Wisconsin voters went to the polls April 7 for the state’s annual spring election. This year, in addition to presidential primaries, a seat on the state Supreme Court and a ballot measure proposing an expansion of rights for victims of crime were on the ballot. Due to the coronavirus pandemic, the deadline for voters to return absentee ballots was extended from April 7 to April 13. Reporting of results was also delayed to that date.
Voters requested 1.29 million absentee ballots, the most requests since at least 2012. Between 2012 and 2019, an average of 118,445 absentee ballots were sent out in each Wisconsin spring election.
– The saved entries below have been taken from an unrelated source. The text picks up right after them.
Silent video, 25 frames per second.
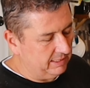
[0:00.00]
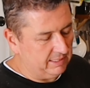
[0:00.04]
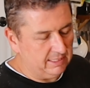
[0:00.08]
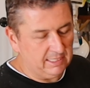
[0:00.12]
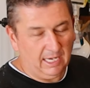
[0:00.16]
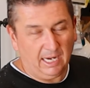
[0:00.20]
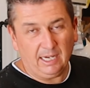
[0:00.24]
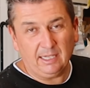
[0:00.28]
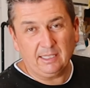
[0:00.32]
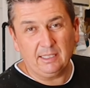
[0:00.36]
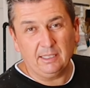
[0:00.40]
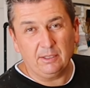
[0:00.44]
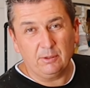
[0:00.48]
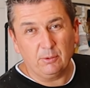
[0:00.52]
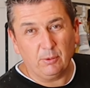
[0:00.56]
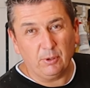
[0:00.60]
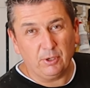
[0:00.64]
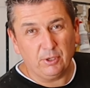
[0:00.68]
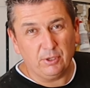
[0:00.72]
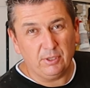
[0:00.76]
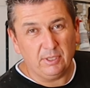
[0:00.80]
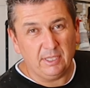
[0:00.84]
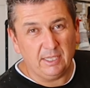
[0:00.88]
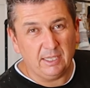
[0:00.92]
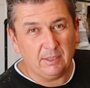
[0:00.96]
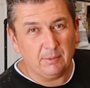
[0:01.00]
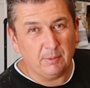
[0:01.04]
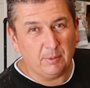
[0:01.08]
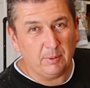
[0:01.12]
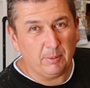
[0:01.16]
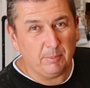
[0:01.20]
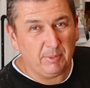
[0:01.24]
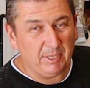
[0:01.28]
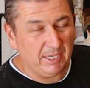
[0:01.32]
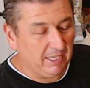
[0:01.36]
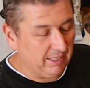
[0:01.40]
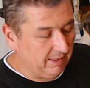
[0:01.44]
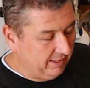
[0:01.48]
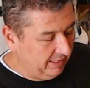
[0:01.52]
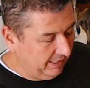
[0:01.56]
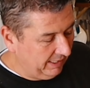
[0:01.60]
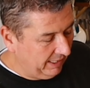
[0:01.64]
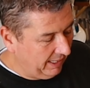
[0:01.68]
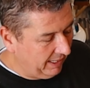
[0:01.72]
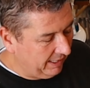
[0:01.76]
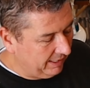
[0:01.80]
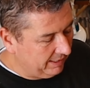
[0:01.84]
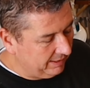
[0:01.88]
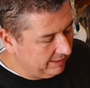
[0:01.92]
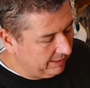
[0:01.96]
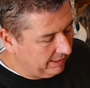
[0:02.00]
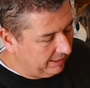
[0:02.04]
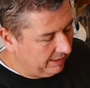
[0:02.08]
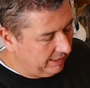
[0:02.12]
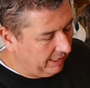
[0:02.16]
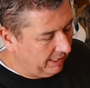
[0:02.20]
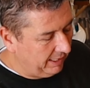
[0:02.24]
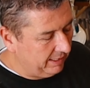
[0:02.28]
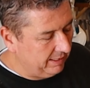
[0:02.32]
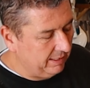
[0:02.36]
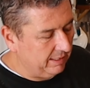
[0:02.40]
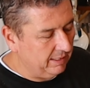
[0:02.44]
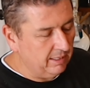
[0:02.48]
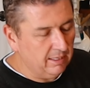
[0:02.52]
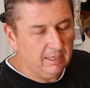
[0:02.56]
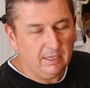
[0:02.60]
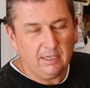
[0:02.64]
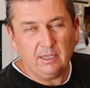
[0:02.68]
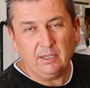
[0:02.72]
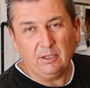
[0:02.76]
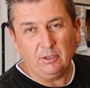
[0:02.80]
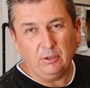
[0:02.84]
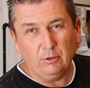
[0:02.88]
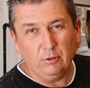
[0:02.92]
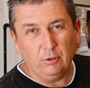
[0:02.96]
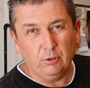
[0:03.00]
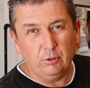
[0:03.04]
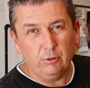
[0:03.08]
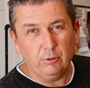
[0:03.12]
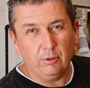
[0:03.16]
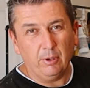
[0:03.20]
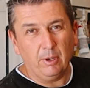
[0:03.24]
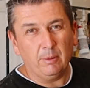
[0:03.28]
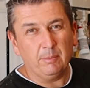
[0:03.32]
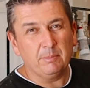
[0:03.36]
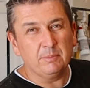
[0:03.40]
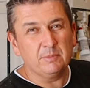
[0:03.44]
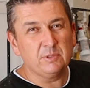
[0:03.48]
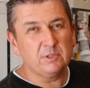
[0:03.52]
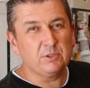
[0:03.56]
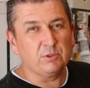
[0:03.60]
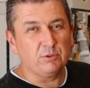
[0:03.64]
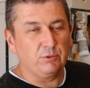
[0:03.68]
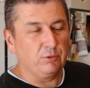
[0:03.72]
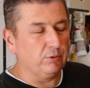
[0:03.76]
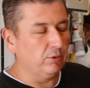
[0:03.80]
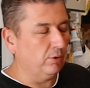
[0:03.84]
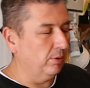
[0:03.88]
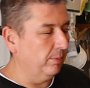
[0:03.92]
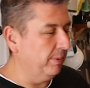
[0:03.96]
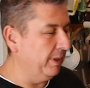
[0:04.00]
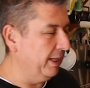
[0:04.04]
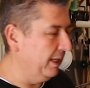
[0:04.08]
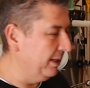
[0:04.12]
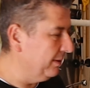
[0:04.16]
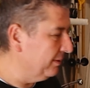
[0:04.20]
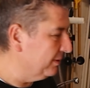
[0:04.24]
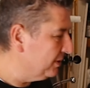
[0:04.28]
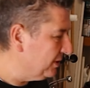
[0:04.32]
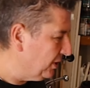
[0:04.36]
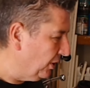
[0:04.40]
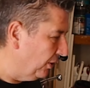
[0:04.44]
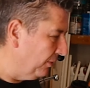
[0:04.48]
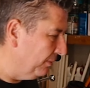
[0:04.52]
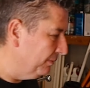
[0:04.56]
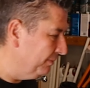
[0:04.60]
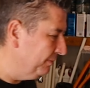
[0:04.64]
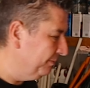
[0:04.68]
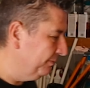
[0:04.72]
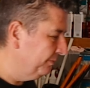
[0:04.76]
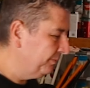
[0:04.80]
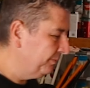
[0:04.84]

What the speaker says: exactly to where you need them to be at the end, and then glue them, screw them in. So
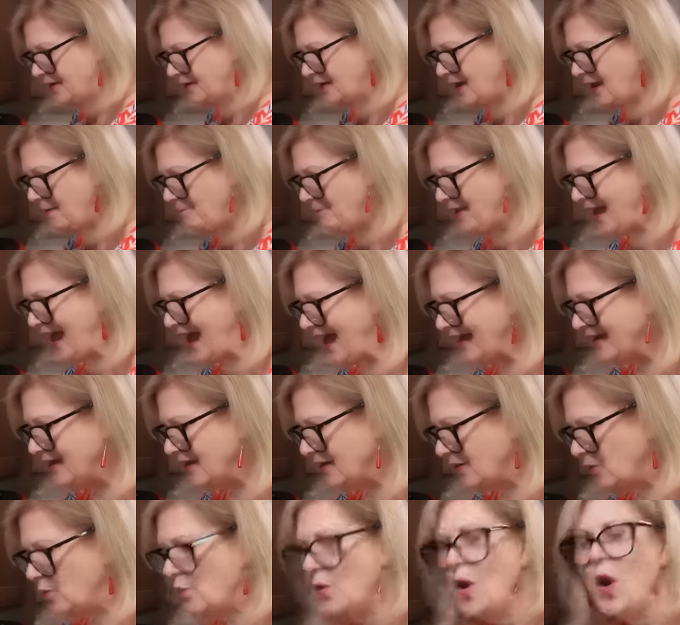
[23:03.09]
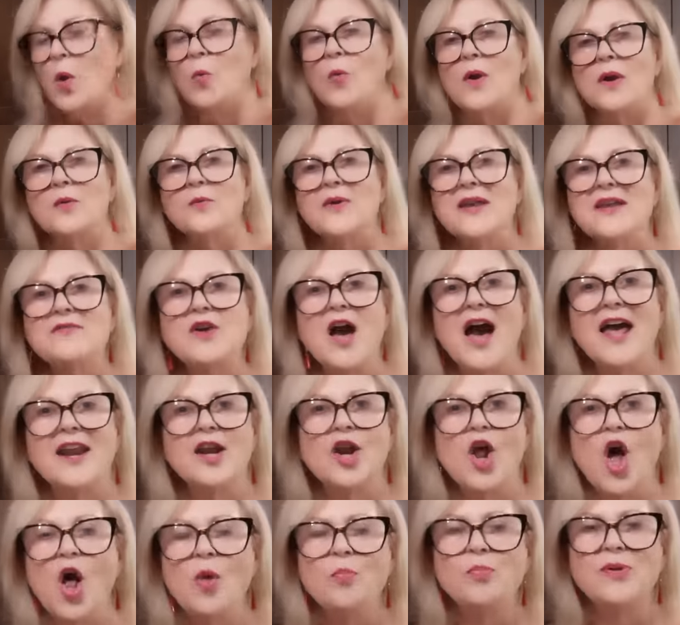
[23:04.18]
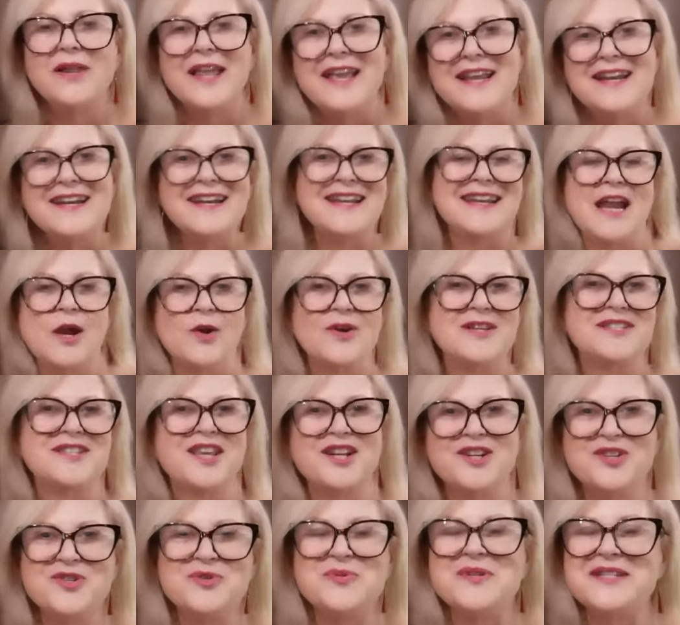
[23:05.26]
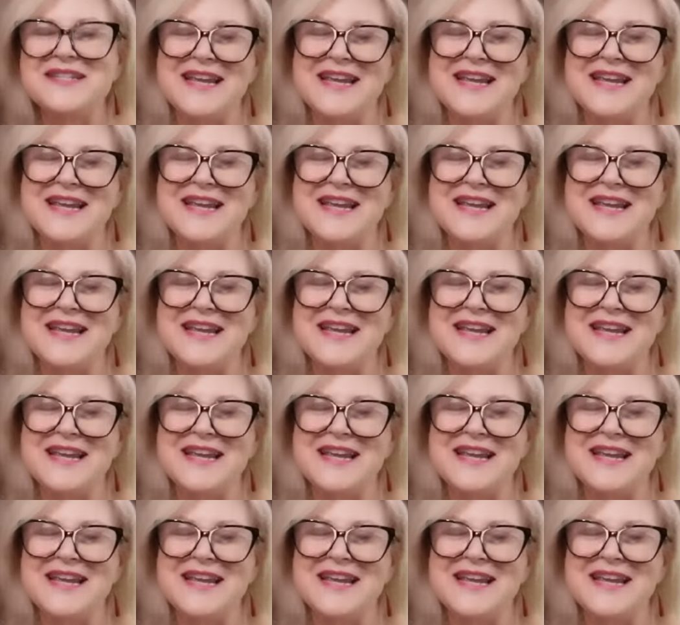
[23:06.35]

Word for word: come back when we've got it all plated and Harry's gonna do a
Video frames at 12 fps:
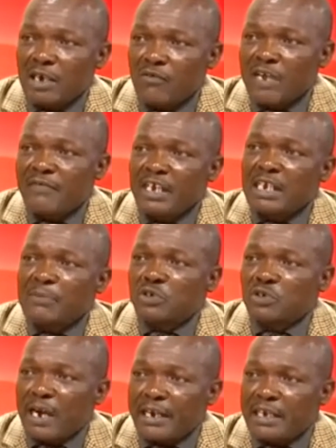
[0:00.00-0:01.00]
we have had
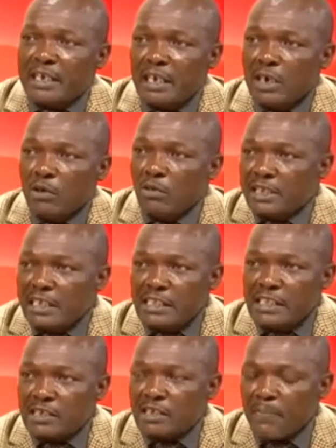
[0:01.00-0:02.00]
mshwari all these
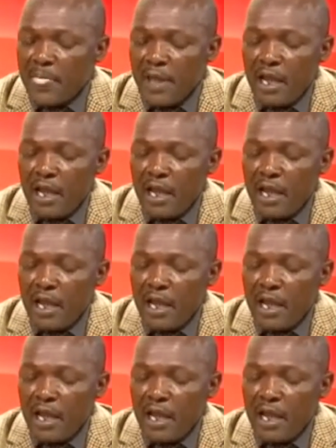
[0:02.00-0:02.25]
things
The year where the most ballots were sent was 2016 with 247,052. The year with the least was 2014 with 67,917. An average of 82% of ballots were received in time to be counted, ranging from 92.22% in 2016 to 74.10% in 2019.
Each year, less than 2% of absentee ballots were rejected. The year with the most rejections was 2016 with 1,629, while the year with the greatest percentage of rejections was 2012 with 1.81%. Across all eight spring elections, an average of 1.14% of those ballots completed on time were rejected.
For an absentee ballot to be valid, Wisconsin law requires that the voter sign a certificate enclosed in the ballot envelope. A witness must be present for completion of the ballot and is also required to provide their signature. A ballot which does not meet these requirements may be rejected. A ballot is not considered to have been rejected if it was not delivered to the voter on time or if it was not returned on time. An absentee ballot is considered to have been cancelled rather than rejected if a voter is ruled ineligible or votes in-person.